___ The records ___

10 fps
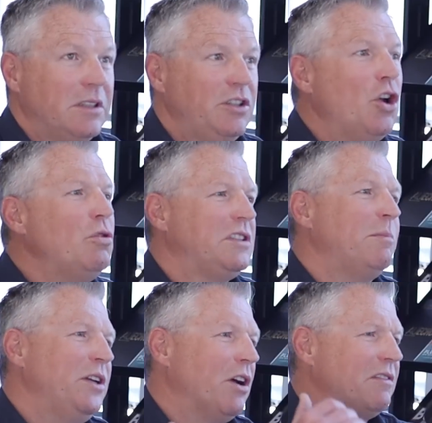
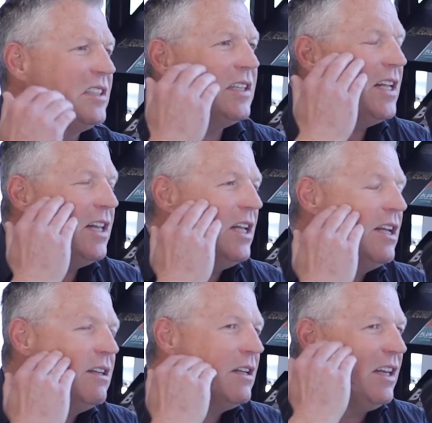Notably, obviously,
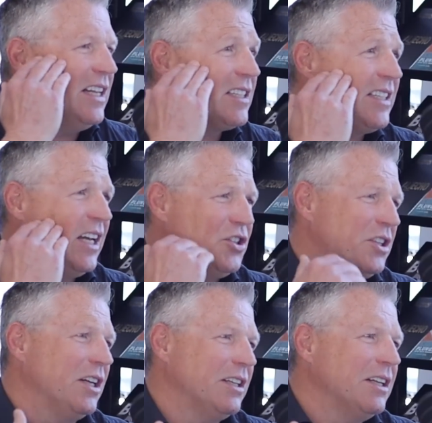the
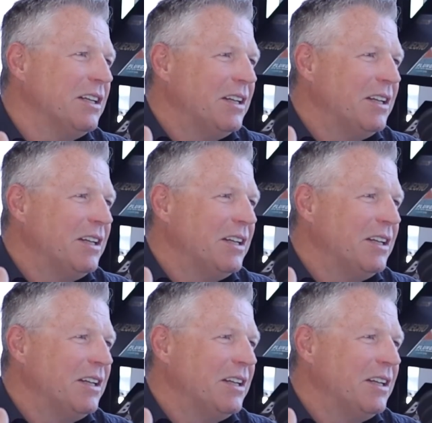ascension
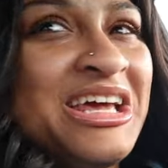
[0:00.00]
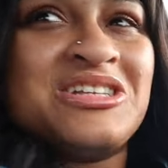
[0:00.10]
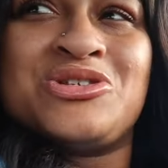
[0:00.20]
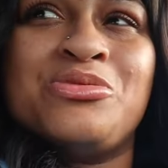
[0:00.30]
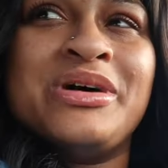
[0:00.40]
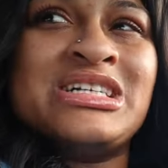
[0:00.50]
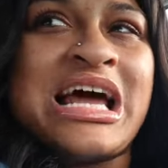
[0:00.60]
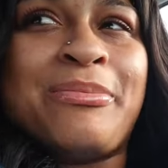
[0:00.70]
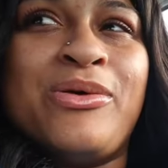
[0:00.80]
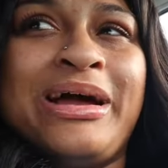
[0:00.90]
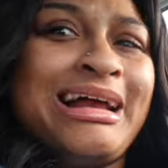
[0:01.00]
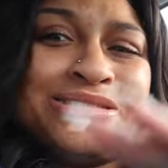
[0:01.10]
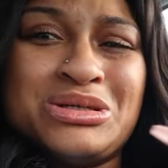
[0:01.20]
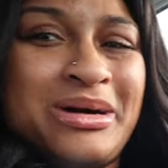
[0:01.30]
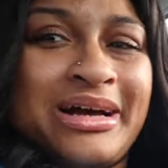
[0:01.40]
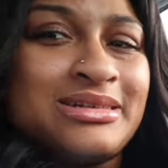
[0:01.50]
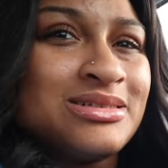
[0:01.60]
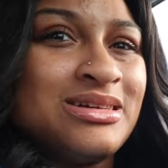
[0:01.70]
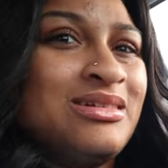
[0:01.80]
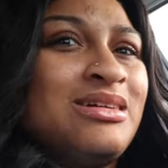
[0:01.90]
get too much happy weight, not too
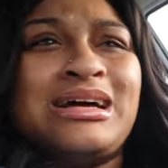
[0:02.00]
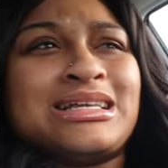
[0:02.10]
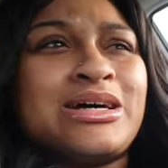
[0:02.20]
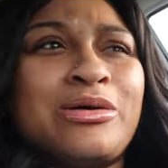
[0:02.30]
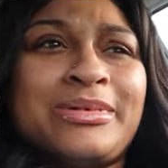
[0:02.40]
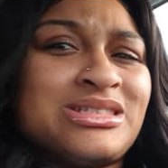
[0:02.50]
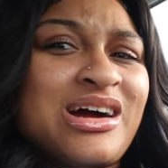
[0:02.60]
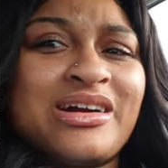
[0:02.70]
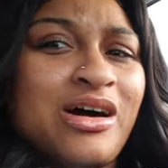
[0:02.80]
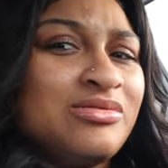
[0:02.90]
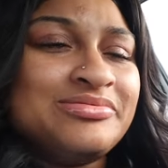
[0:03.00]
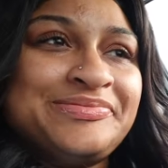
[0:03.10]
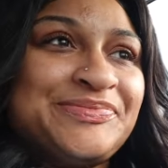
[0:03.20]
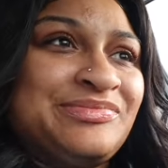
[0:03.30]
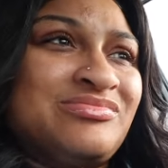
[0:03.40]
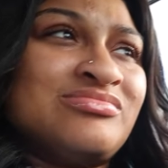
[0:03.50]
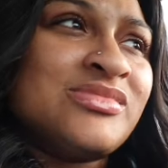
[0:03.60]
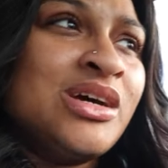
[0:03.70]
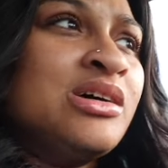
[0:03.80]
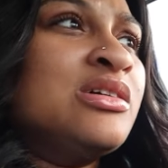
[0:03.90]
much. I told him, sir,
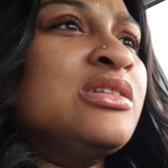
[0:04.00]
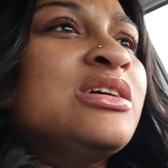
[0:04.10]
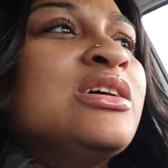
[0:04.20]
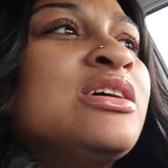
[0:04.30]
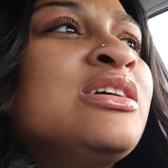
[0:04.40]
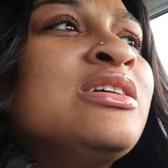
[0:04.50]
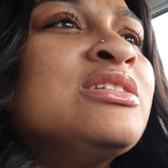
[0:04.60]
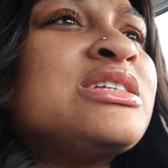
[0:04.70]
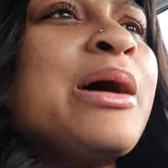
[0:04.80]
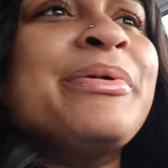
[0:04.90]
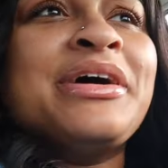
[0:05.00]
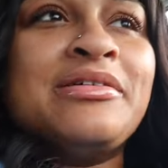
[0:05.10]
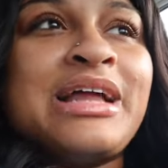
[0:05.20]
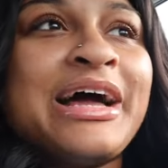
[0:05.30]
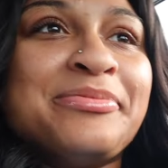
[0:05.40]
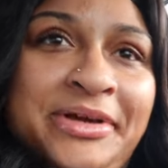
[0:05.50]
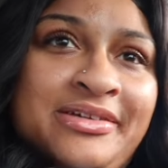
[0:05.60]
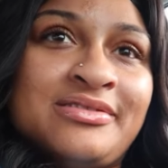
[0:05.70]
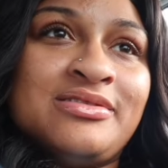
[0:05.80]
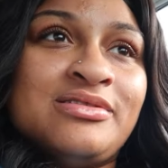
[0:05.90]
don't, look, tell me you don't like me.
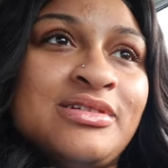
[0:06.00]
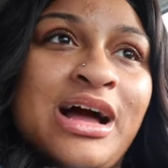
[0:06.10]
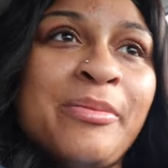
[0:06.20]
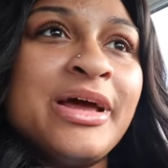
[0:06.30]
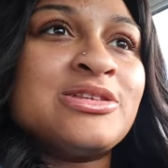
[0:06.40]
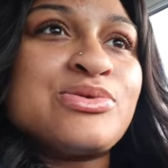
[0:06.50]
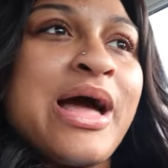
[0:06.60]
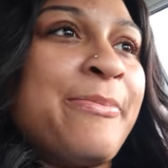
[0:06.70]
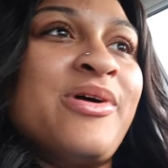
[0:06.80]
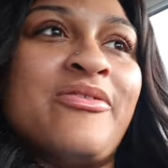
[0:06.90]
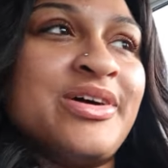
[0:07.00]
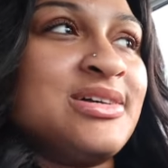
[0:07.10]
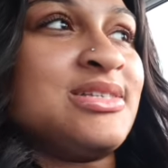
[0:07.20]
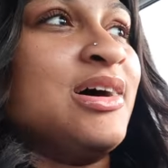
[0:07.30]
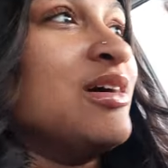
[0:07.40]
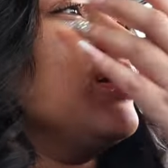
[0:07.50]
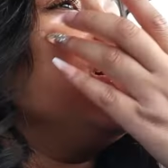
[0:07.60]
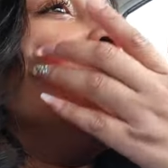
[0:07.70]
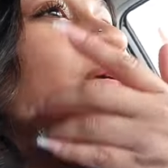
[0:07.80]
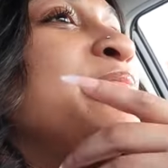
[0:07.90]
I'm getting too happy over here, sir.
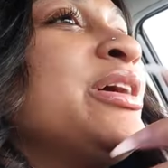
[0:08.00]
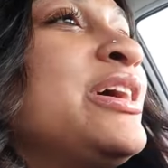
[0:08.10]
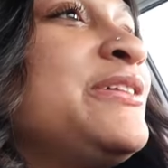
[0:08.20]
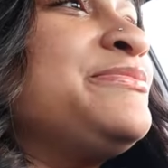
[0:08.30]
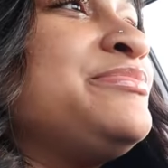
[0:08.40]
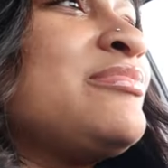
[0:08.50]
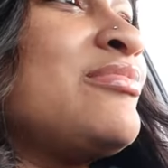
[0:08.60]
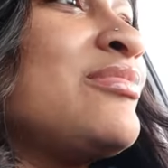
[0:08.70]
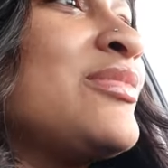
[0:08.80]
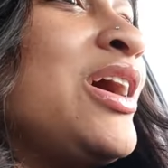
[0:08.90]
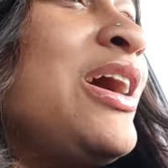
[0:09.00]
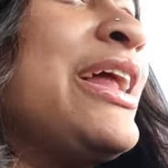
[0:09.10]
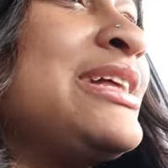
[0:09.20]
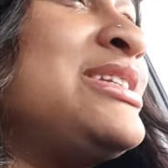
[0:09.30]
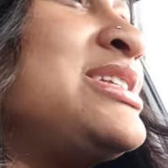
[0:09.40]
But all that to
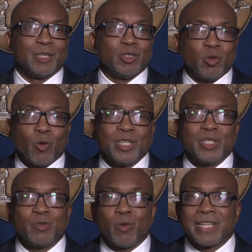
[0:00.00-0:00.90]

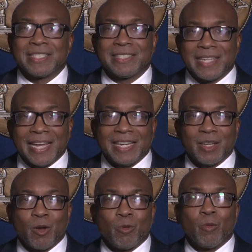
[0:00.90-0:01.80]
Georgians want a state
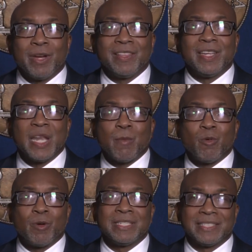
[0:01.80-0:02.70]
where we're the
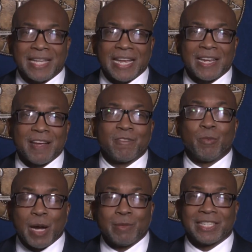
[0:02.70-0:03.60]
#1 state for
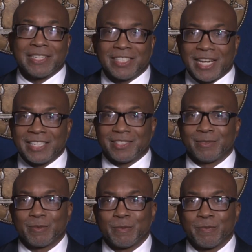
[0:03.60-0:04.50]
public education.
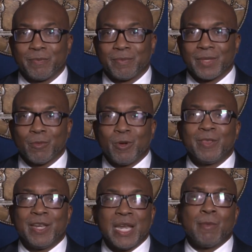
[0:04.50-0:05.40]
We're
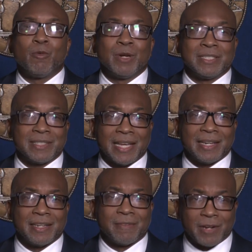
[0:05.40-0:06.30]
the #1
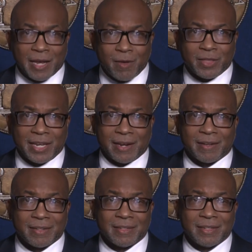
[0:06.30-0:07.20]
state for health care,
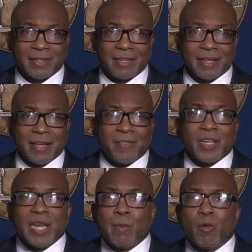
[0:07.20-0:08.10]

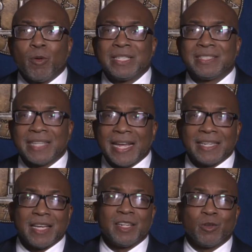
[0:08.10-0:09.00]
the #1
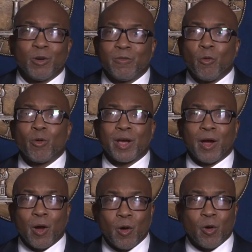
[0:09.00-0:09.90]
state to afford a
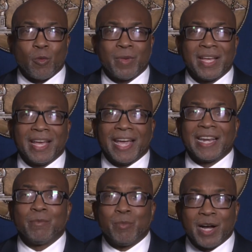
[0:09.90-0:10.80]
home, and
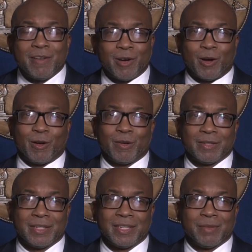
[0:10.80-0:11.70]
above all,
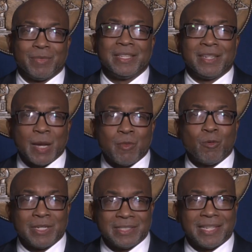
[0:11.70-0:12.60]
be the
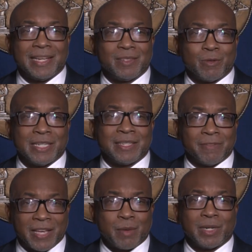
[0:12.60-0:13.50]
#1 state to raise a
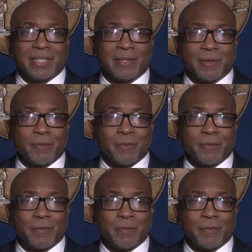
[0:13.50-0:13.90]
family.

___

■ Exercise details
Drop the images and transcribe the entries above exactly.

■ Response area
10 fps
Notably, obviously,
the
ascension
[0:00.00]
[0:00.10]
[0:00.20]
[0:00.30]
[0:00.40]
[0:00.50]
[0:00.60]
[0:00.70]
[0:00.80]
[0:00.90]
[0:01.00]
[0:01.10]
[0:01.20]
[0:01.30]
[0:01.40]
[0:01.50]
[0:01.60]
[0:01.70]
[0:01.80]
[0:01.90]
get too much happy weight, not too
[0:02.00]
[0:02.10]
[0:02.20]
[0:02.30]
[0:02.40]
[0:02.50]
[0:02.60]
[0:02.70]
[0:02.80]
[0:02.90]
[0:03.00]
[0:03.10]
[0:03.20]
[0:03.30]
[0:03.40]
[0:03.50]
[0:03.60]
[0:03.70]
[0:03.80]
[0:03.90]
much. I told him, sir,
[0:04.00]
[0:04.10]
[0:04.20]
[0:04.30]
[0:04.40]
[0:04.50]
[0:04.60]
[0:04.70]
[0:04.80]
[0:04.90]
[0:05.00]
[0:05.10]
[0:05.20]
[0:05.30]
[0:05.40]
[0:05.50]
[0:05.60]
[0:05.70]
[0:05.80]
[0:05.90]
don't, look, tell me you don't like me.
[0:06.00]
[0:06.10]
[0:06.20]
[0:06.30]
[0:06.40]
[0:06.50]
[0:06.60]
[0:06.70]
[0:06.80]
[0:06.90]
[0:07.00]
[0:07.10]
[0:07.20]
[0:07.30]
[0:07.40]
[0:07.50]
[0:07.60]
[0:07.70]
[0:07.80]
[0:07.90]
I'm getting too happy over here, sir.
[0:08.00]
[0:08.10]
[0:08.20]
[0:08.30]
[0:08.40]
[0:08.50]
[0:08.60]
[0:08.70]
[0:08.80]
[0:08.90]
[0:09.00]
[0:09.10]
[0:09.20]
[0:09.30]
[0:09.40]
But all that to
[0:00.00-0:00.90]

[0:00.90-0:01.80]
Georgians want a state
[0:01.80-0:02.70]
where we're the
[0:02.70-0:03.60]
#1 state for
[0:03.60-0:04.50]
public education.
[0:04.50-0:05.40]
We're
[0:05.40-0:06.30]
the #1
[0:06.30-0:07.20]
state for health care,
[0:07.20-0:08.10]

[0:08.10-0:09.00]
the #1
[0:09.00-0:09.90]
state to afford a
[0:09.90-0:10.80]
home, and
[0:10.80-0:11.70]
above all,
[0:11.70-0:12.60]
be the
[0:12.60-0:13.50]
#1 state to raise a
[0:13.50-0:13.90]
family.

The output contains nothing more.